I remember turning to my husband, at one point after a tirade about little toys under foot, and saying: "You know, one of these days we're going to miss these little cars." But even as I said it, I wasn't sure that day would ever come. And yet--mysteriously, it did.
Being the parent of one, I knew from the start that everything I did as a mom was for the last time. When I put away the crib, it was for the last time. When I gave that final little boy bath, it was for the last time. When I let him dress alone, helping him choose was for the last time. So knowing this, I haven't been completely caught off guard as my son grew up. And yet...there's no way to prepare for the last times of childhood.

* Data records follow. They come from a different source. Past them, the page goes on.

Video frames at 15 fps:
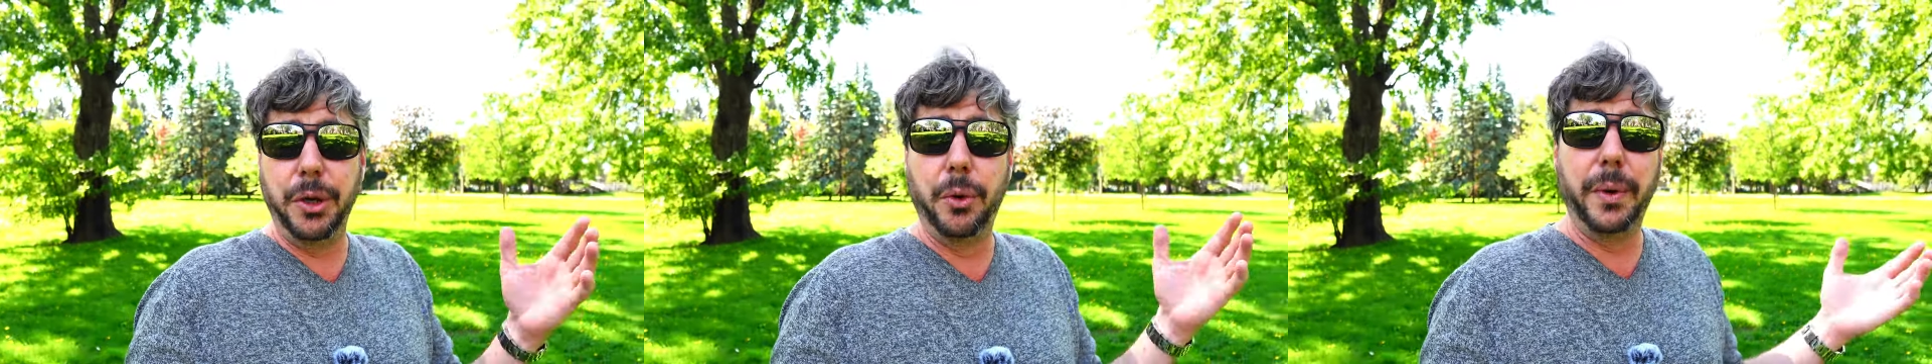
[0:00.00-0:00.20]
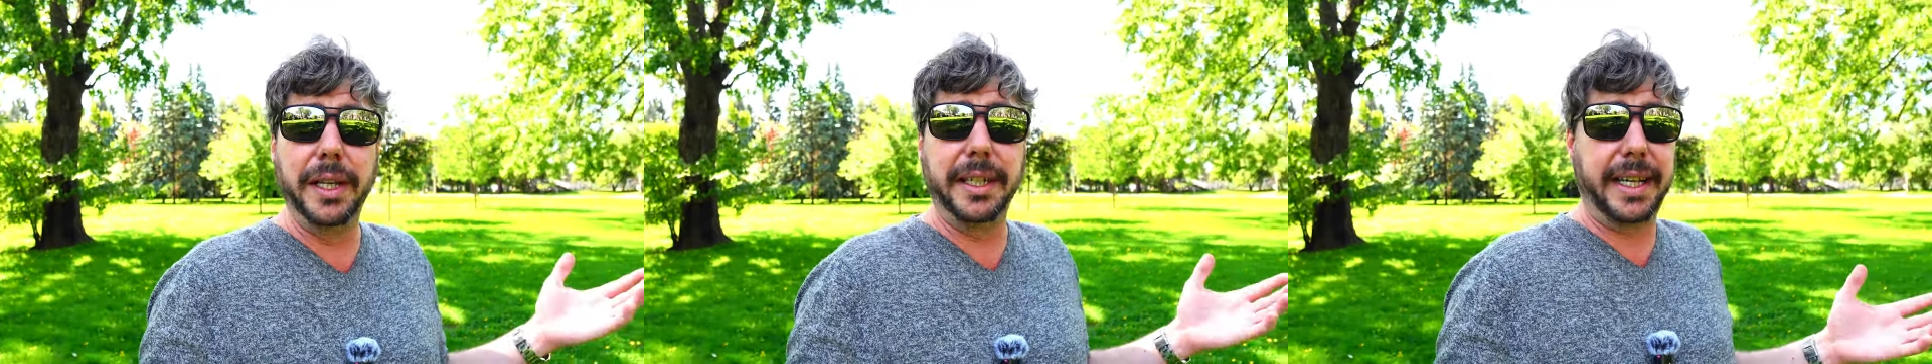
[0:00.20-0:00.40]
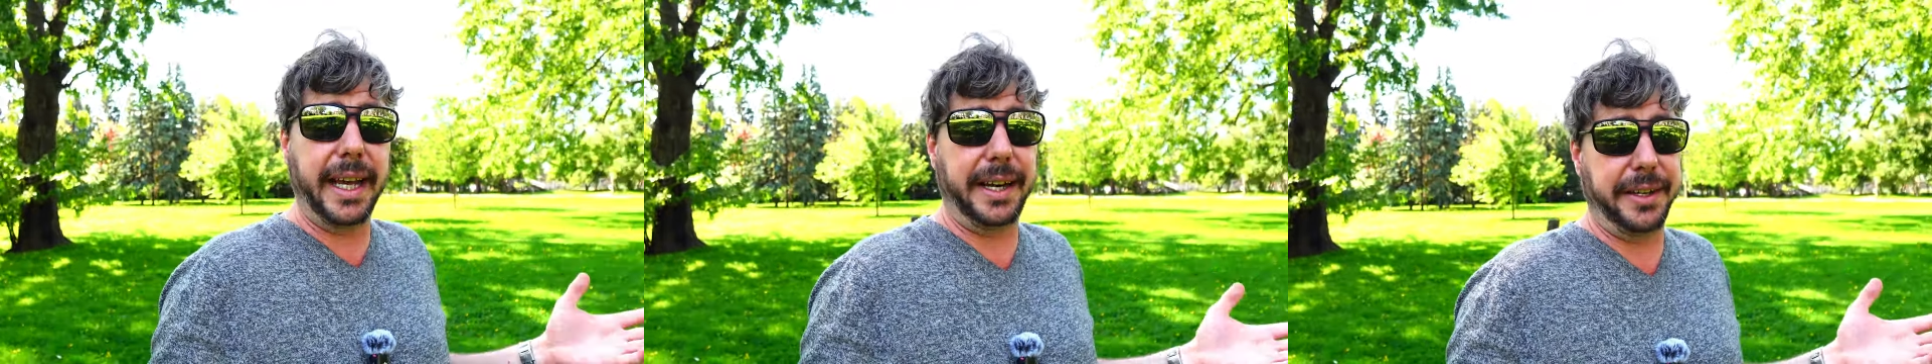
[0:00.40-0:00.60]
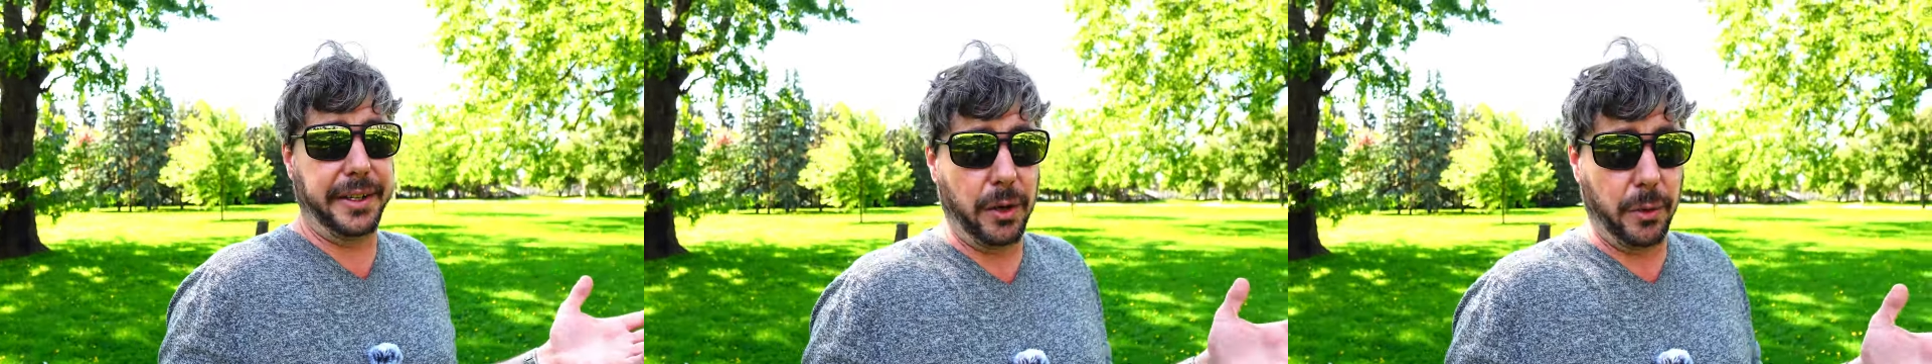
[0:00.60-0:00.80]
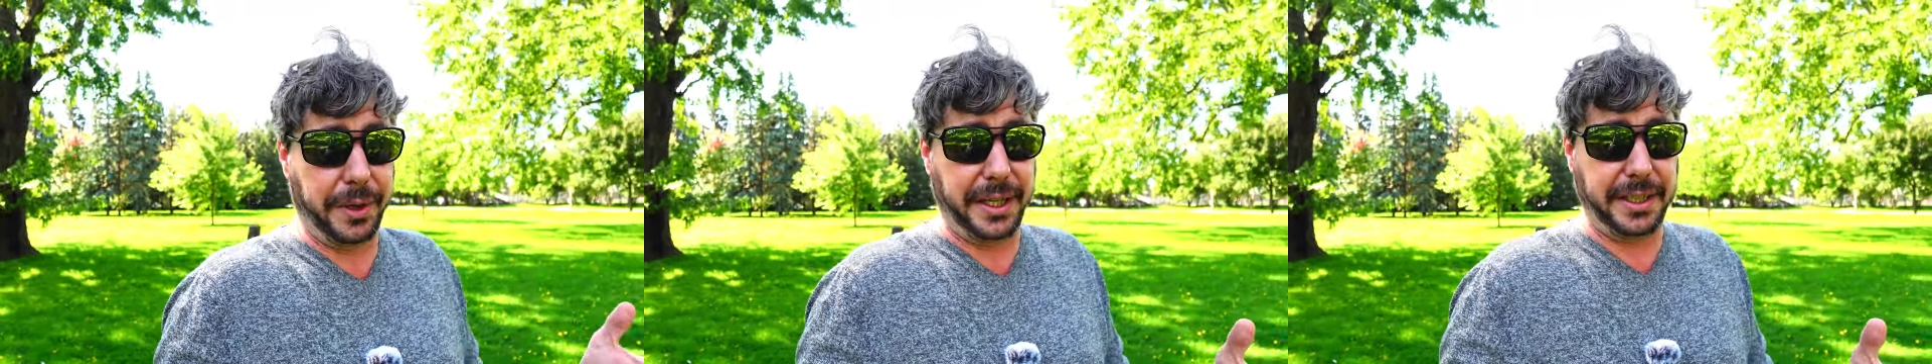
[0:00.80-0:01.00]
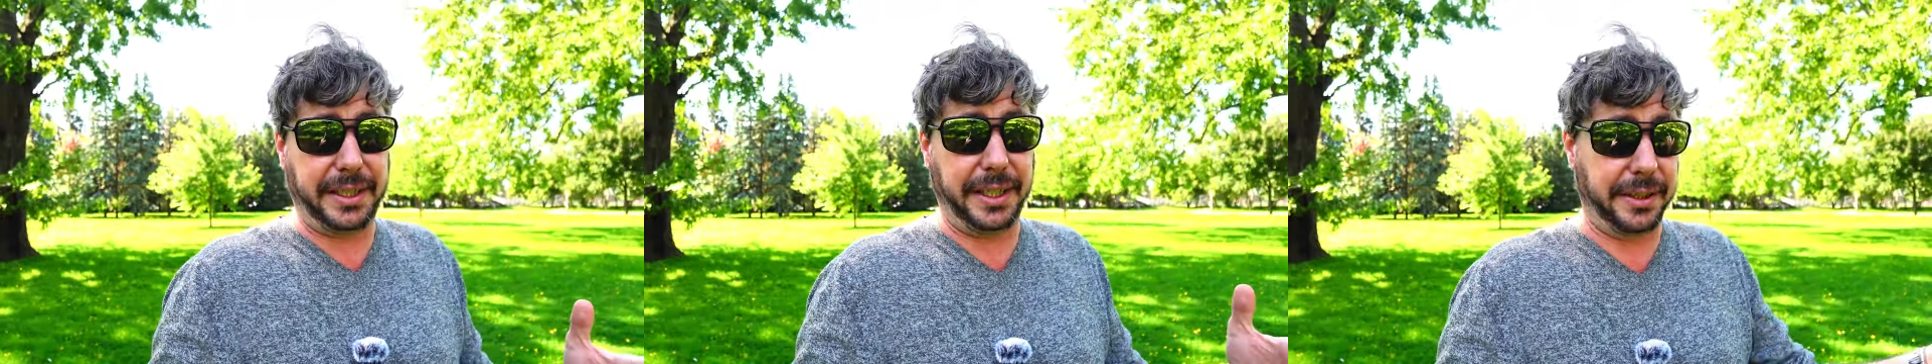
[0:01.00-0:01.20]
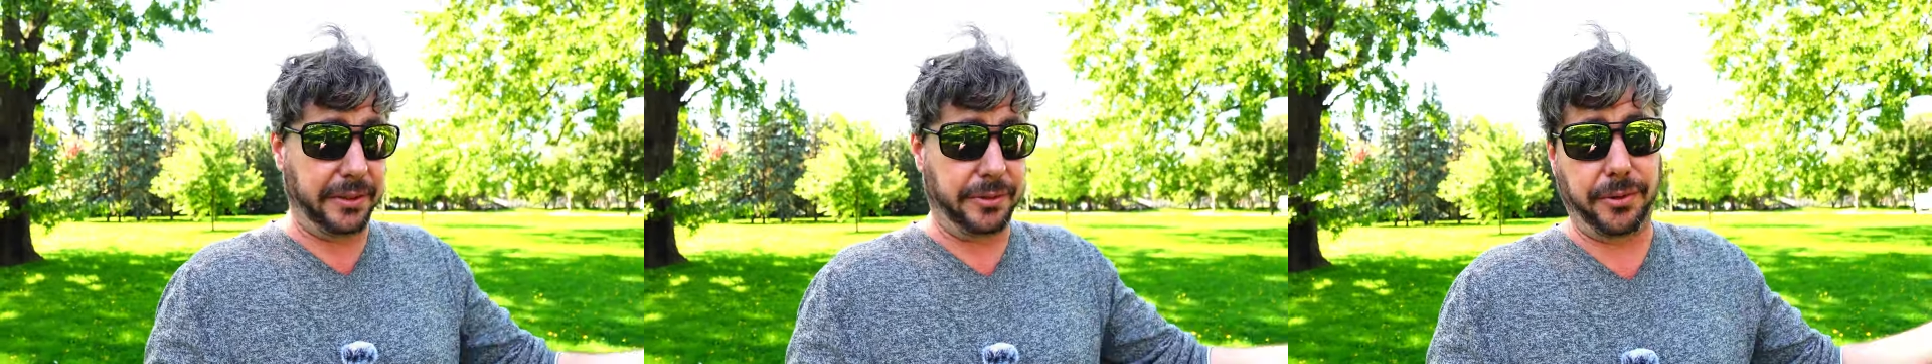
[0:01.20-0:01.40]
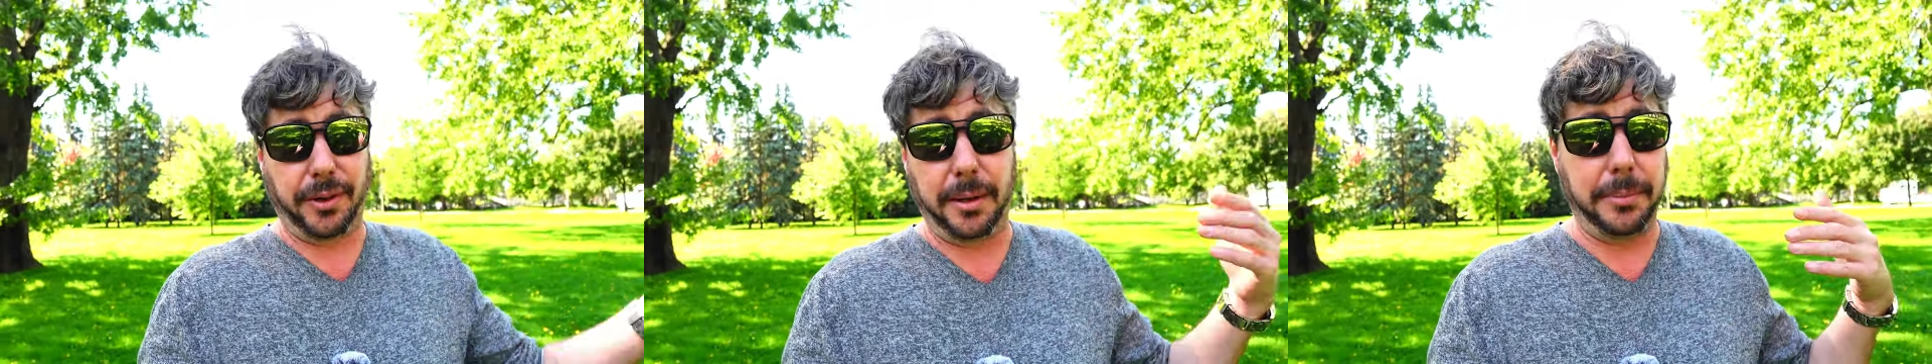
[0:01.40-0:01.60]
you will get an notice either
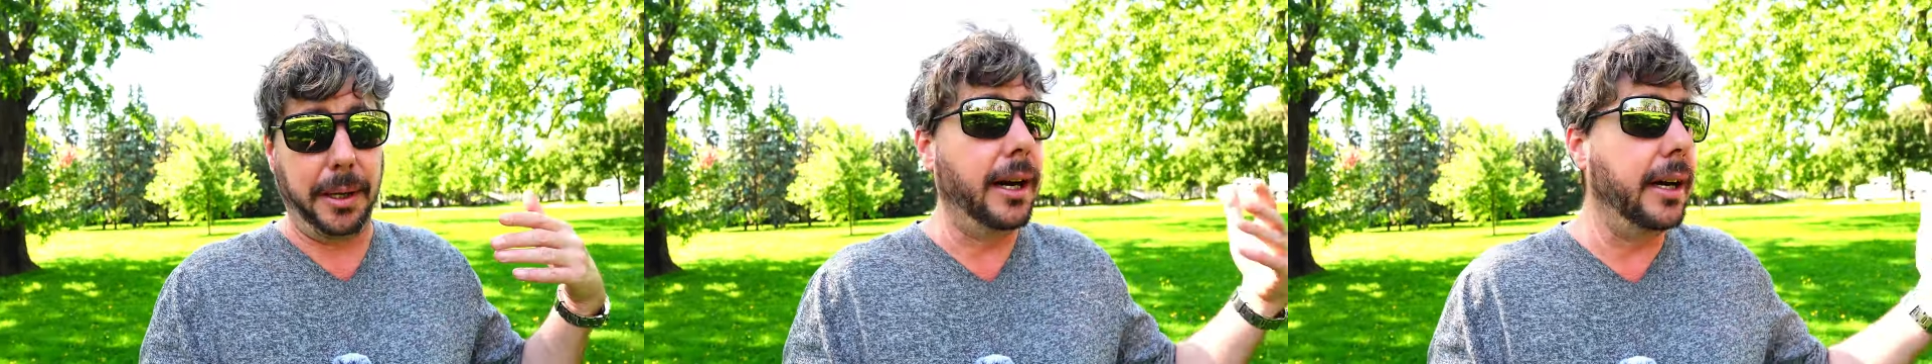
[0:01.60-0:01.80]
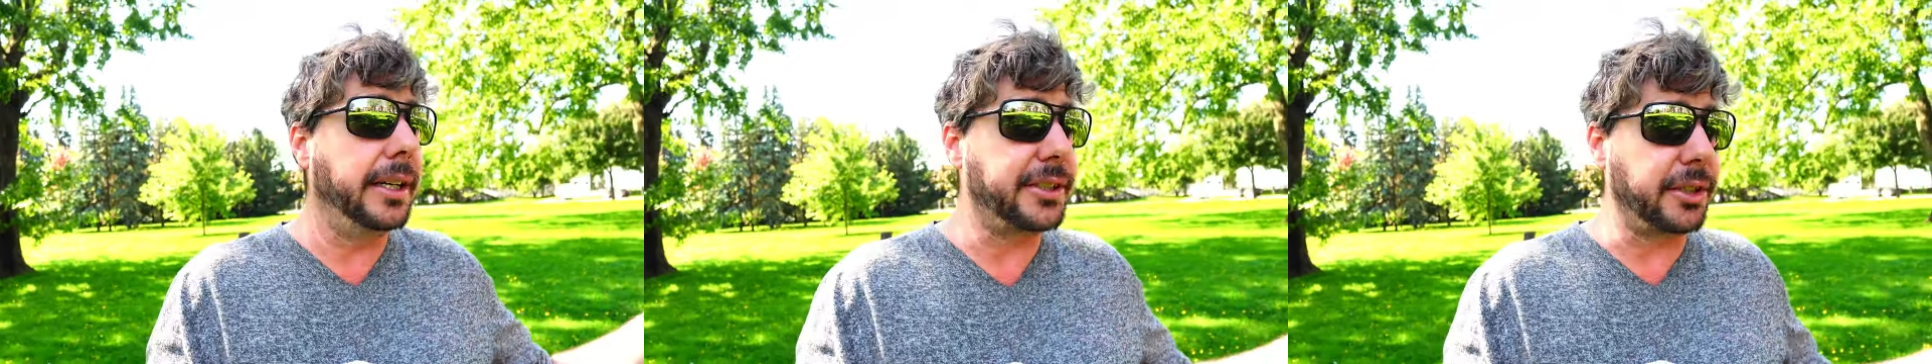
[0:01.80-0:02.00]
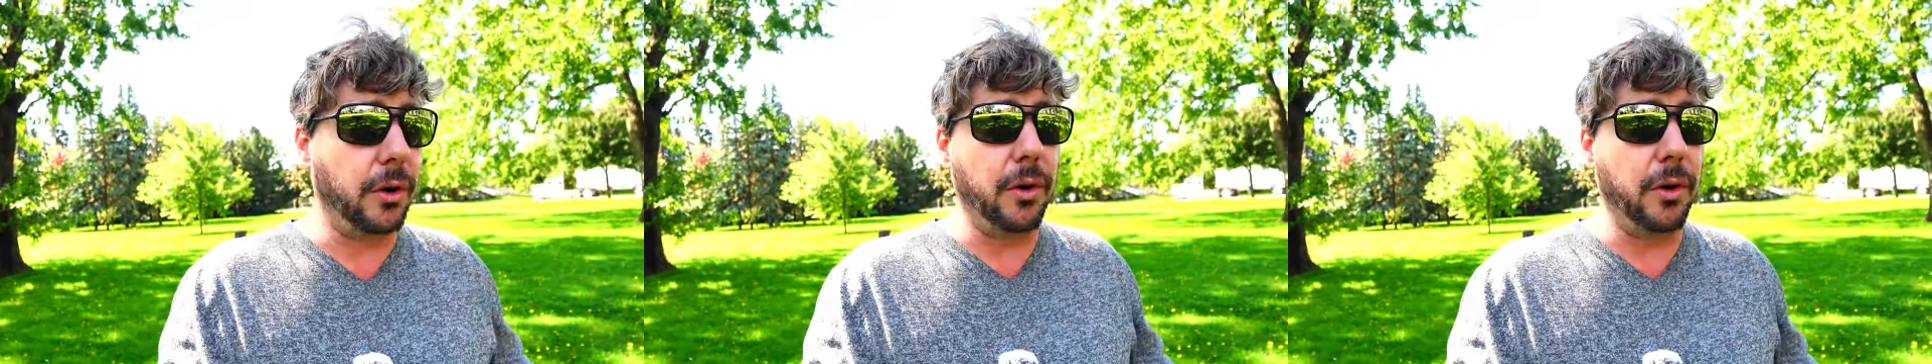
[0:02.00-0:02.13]
from us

It can be imagined, but never known until I look back one day and say to myself "Hmmm...he hasn't had his LEGOS out at all today." Then that day grows to several weeks and then months and then years.
Never is the bittersweet moments and milestones of being a mom ever more present than when childhood waves goodbye and goes out the door for the last time. I feel sad, and a bit glad, but mostly shocked that time has not warned me it was tick tick ticking away while I worked or cooked or cleaned or gardened. And there's no bargaining with time to bring back some of those days that seemed so routine, but have instead, been discovered too late, to be a treasure that was not even recognized in the moment.
Sigh. And that is why it is so much fun to think about being a grandmother someday. Then, I assure myself, I will fully recognize and acknowledge the unstoppable power of time. And I will sit and ponder and play with and treasure my grandkids. I will never again take time for granted for now I know how quickly childhood races into the future and disappears. And I will savor each minute.